Memorandum submitted by the Royal Academy of Engineering

  The Royal Academy of Engineering is pleased to submit evidence to the Environmental Audit Committee's inquiry into "The role of international carbon markets in preventing dangerous climate change". This response is based on contributions from the Academy's President and Fellows. The Academy is content for its input into this inquiry to be made public and would be pleased to provide supplementary evidence if required.

We have chosen to submit comments that are not specifically related to topics outlined in the inquiry.

  1.  International carbon markets are an important part of the policy response to climate change. There are currently only a few mandatory schemes in operation, most prominently in Europe and in some American states, but their impact is growing.

  2.  The scientific evidence suggests that limiting global warming to 2°C will require a 50% reduction of today's annual greenhouse gas emissions by 2050.[44]

  3.  All carbon trading and limiting schemes create a market which is essentially artificial; the cost of damage caused by carbon emissions is impossible to calculate therefore the price of carbon is artificial. It is only possible to have an administered value/penalty cost of carbon which will vary depending upon the nature of a particular scheme.

  4.  As carbon markets are built, concerns about industrial competitiveness are emerging. This emerged as one of the main obstacles to last year's negotiations on extending the EU Emissions Trading Scheme. Proposed policy changes often cause fears about competitiveness but such concerns are short-sighted. The development of an international carbon market should alleviate such concerns.

  5.  Currently, relatively few firms have trading partners outside their geographical region. The more exceptions that governments allow to carbon market frameworks, the less those schemes can contribute towards carbon reduction.
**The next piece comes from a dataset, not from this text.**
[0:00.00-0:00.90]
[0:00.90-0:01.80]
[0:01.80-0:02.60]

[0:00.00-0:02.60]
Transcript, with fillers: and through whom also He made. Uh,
  6.  Mitigating climate change, like financial stability, is a public good which only proper regulation can squeeze out from the market. Fully functioning carbon markets should provide businesses with a regulatory incentive to factor carbon costs into their investment decisions. As more businesses become regulated under carbon market frameworks and fewer free permits are given out, markets should become more efficient in establishing a long-term carbon price.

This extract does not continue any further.